Start of Task material

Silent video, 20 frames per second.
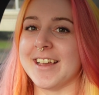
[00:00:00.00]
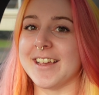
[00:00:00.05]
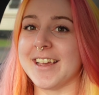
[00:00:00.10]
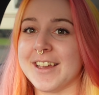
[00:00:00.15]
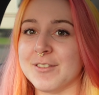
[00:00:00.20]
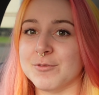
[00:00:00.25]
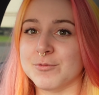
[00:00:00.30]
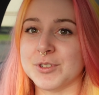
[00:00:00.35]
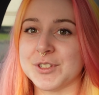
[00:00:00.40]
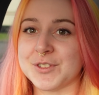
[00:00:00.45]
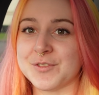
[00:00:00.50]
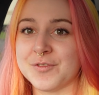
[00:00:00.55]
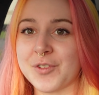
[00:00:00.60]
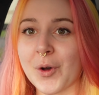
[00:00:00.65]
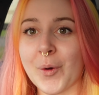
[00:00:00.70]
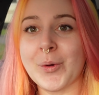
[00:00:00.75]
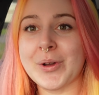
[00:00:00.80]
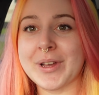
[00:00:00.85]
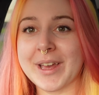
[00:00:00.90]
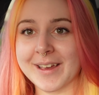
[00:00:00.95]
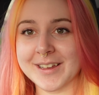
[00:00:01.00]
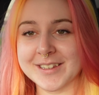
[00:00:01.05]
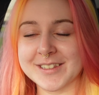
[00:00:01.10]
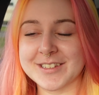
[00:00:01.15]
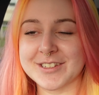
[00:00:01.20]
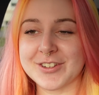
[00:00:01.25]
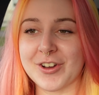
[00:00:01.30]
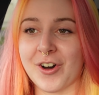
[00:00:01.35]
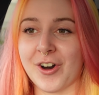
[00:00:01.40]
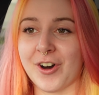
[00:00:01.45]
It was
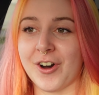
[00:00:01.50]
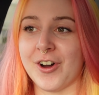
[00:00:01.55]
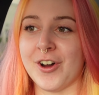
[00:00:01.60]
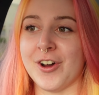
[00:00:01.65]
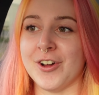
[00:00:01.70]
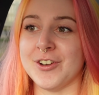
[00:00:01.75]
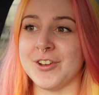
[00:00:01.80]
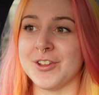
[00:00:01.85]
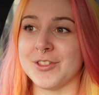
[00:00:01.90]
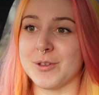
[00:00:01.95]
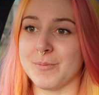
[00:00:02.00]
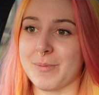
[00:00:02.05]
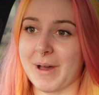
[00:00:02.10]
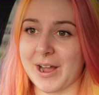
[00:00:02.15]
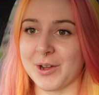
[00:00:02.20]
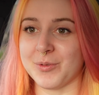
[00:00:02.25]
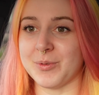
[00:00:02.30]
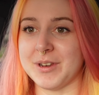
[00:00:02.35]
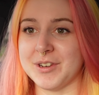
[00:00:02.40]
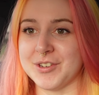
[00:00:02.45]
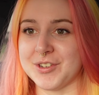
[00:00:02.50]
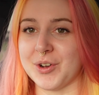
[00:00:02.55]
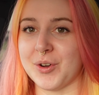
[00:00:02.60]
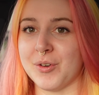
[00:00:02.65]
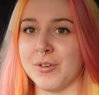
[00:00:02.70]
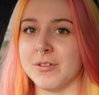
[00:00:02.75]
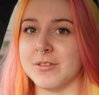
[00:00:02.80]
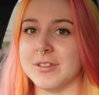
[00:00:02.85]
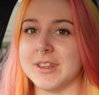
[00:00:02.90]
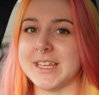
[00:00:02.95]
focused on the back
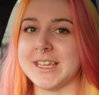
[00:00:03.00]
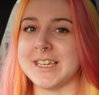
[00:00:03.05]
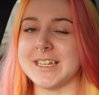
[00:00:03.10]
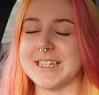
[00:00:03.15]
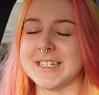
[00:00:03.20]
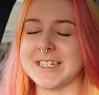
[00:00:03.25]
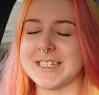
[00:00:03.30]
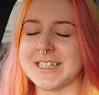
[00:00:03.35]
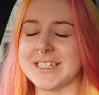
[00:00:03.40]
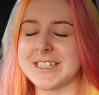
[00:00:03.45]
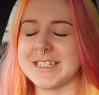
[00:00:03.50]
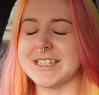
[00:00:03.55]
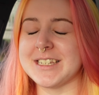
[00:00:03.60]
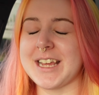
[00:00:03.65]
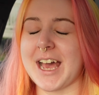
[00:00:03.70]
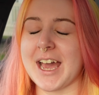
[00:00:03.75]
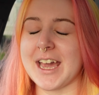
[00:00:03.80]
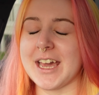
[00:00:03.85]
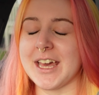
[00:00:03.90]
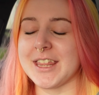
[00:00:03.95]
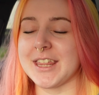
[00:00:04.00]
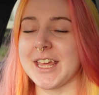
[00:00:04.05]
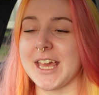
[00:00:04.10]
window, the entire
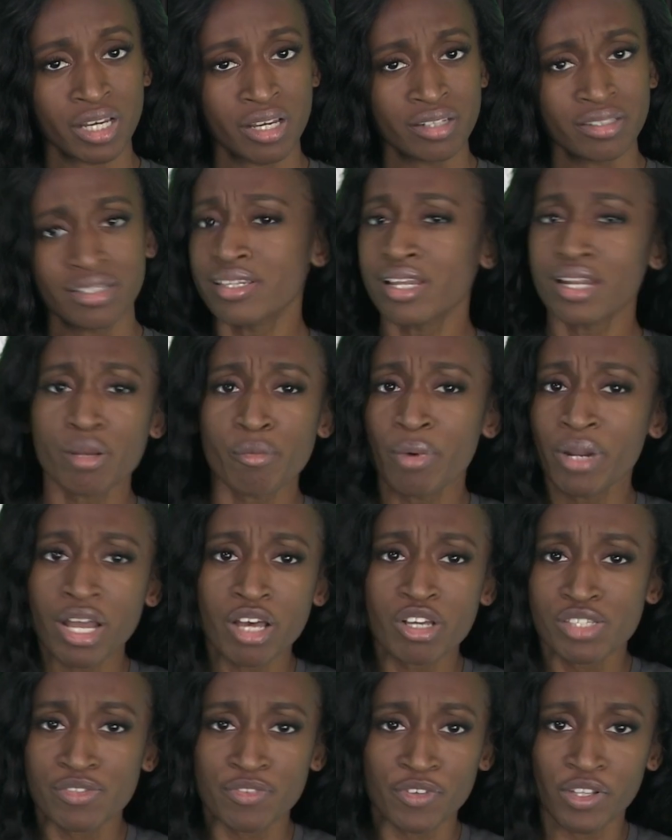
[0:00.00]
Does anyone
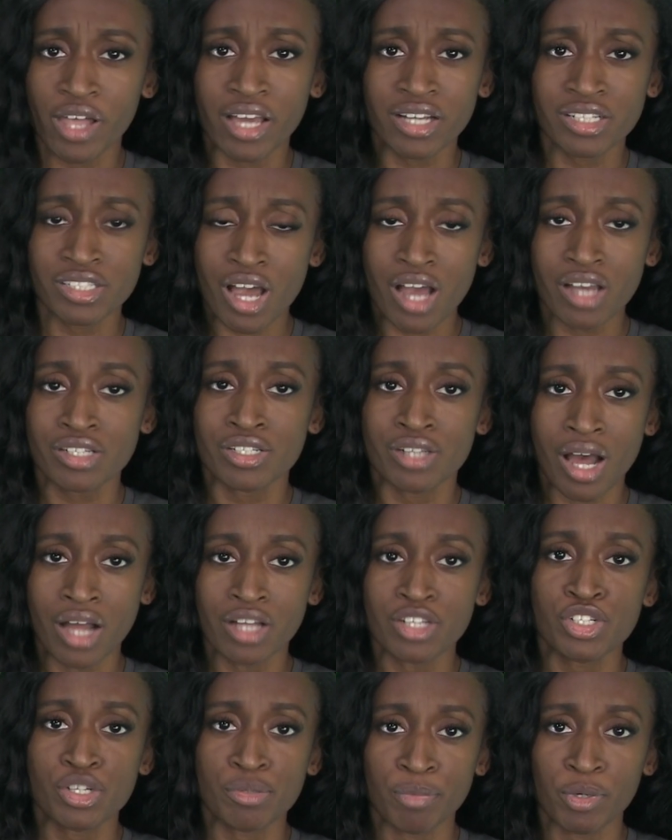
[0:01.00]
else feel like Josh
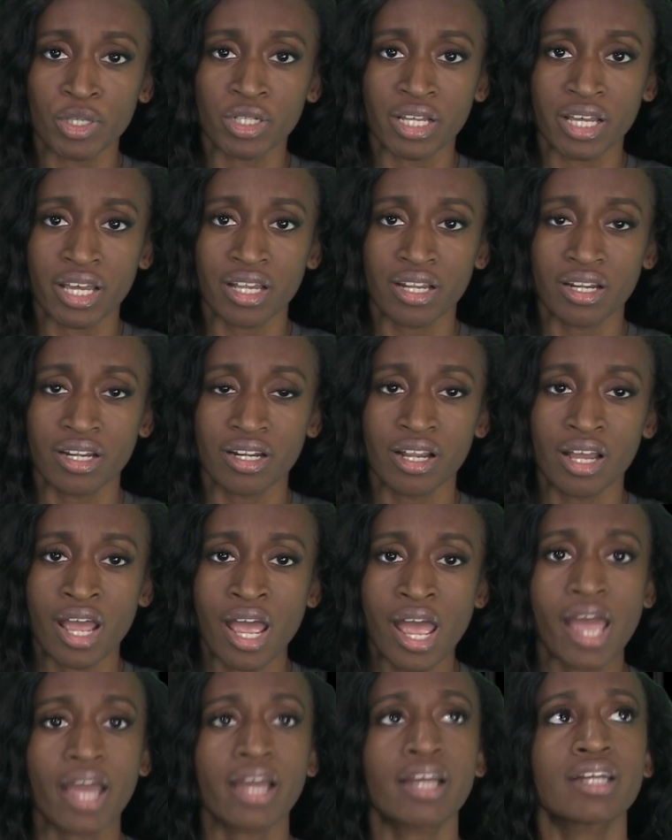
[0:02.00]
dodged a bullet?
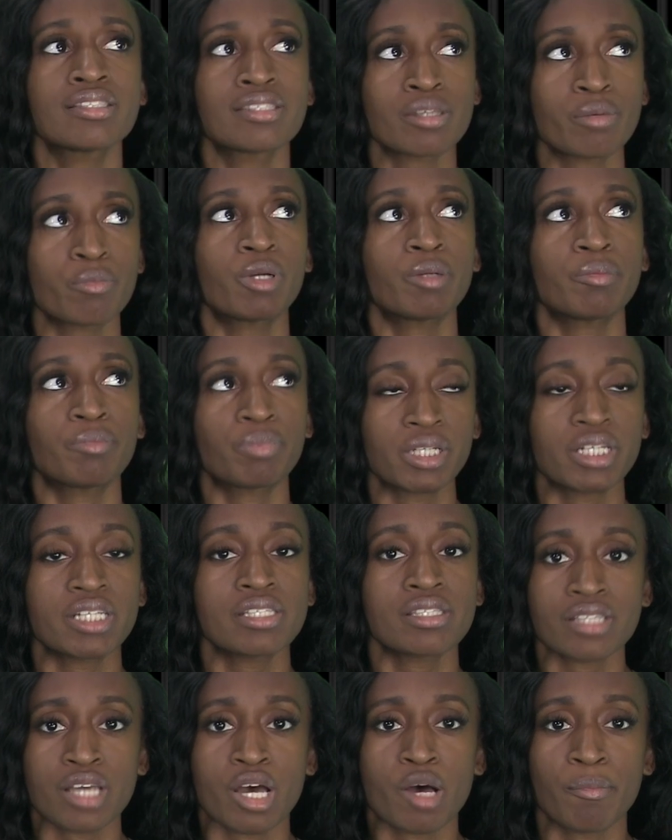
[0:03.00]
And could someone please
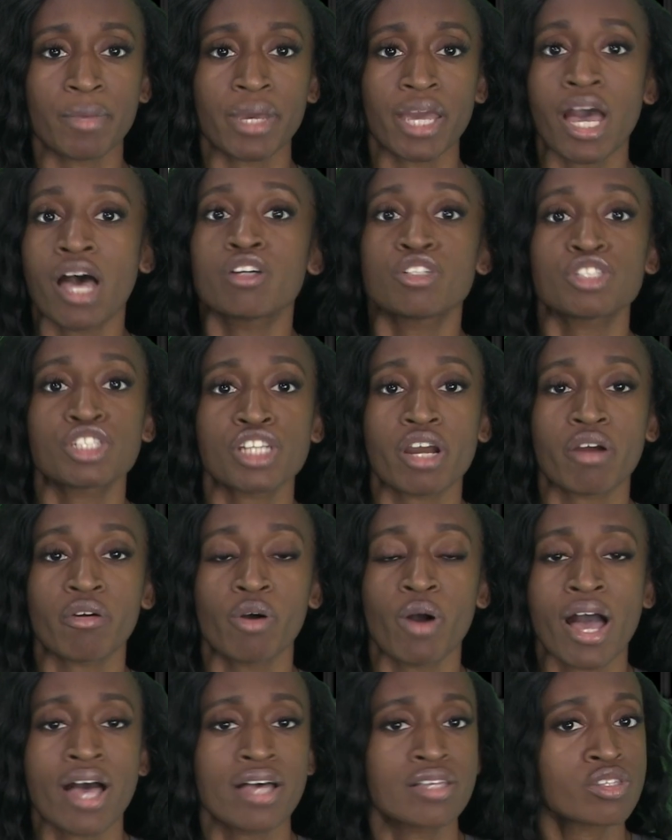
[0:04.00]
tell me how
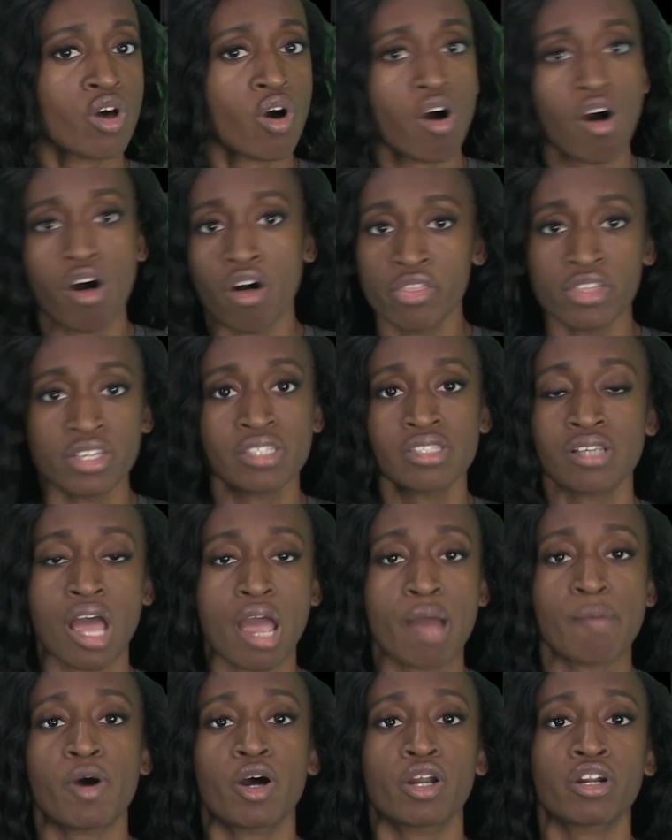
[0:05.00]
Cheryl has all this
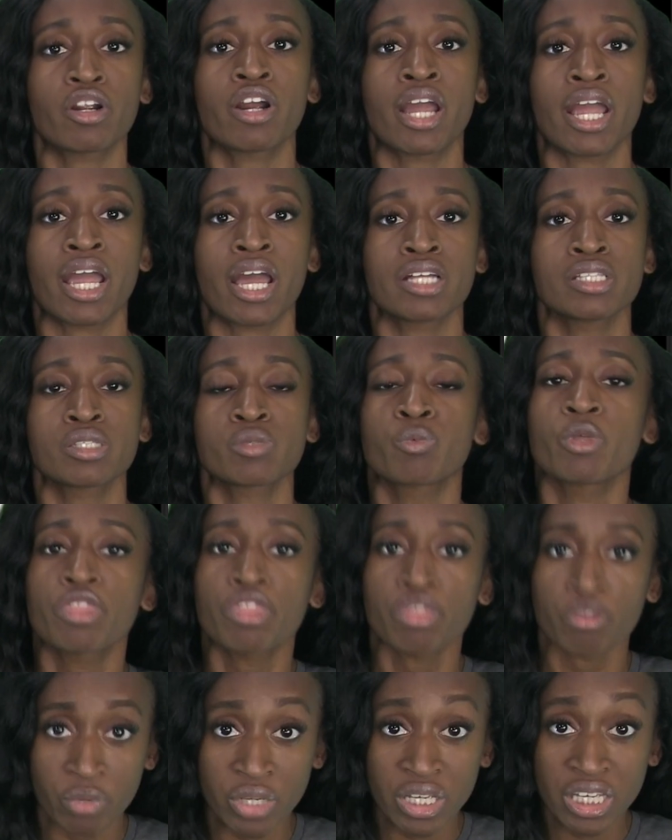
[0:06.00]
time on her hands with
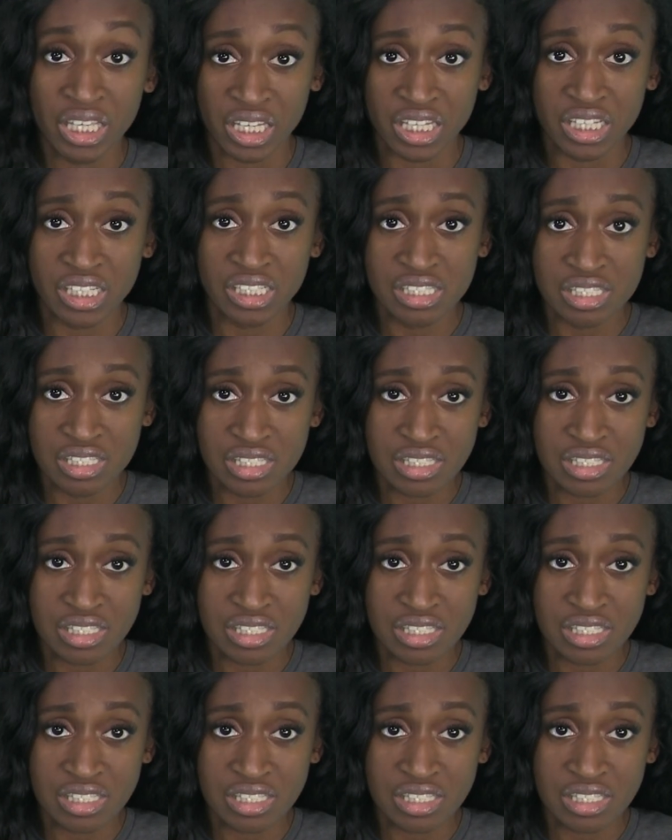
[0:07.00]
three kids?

End of Task material

* _Problem details_
Please repeat, exactly and with nothing else, the lines from the one containing "[00:00:02.45]" to the last line of the entries, both included, excluding any pictures.

* _Response_
[00:00:02.45]
[00:00:02.50]
[00:00:02.55]
[00:00:02.60]
[00:00:02.65]
[00:00:02.70]
[00:00:02.75]
[00:00:02.80]
[00:00:02.85]
[00:00:02.90]
[00:00:02.95]
focused on the back
[00:00:03.00]
[00:00:03.05]
[00:00:03.10]
[00:00:03.15]
[00:00:03.20]
[00:00:03.25]
[00:00:03.30]
[00:00:03.35]
[00:00:03.40]
[00:00:03.45]
[00:00:03.50]
[00:00:03.55]
[00:00:03.60]
[00:00:03.65]
[00:00:03.70]
[00:00:03.75]
[00:00:03.80]
[00:00:03.85]
[00:00:03.90]
[00:00:03.95]
[00:00:04.00]
[00:00:04.05]
[00:00:04.10]
window, the entire
[0:00.00]
Does anyone
[0:01.00]
else feel like Josh
[0:02.00]
dodged a bullet?
[0:03.00]
And could someone please
[0:04.00]
tell me how
[0:05.00]
Cheryl has all this
[0:06.00]
time on her hands with
[0:07.00]
three kids?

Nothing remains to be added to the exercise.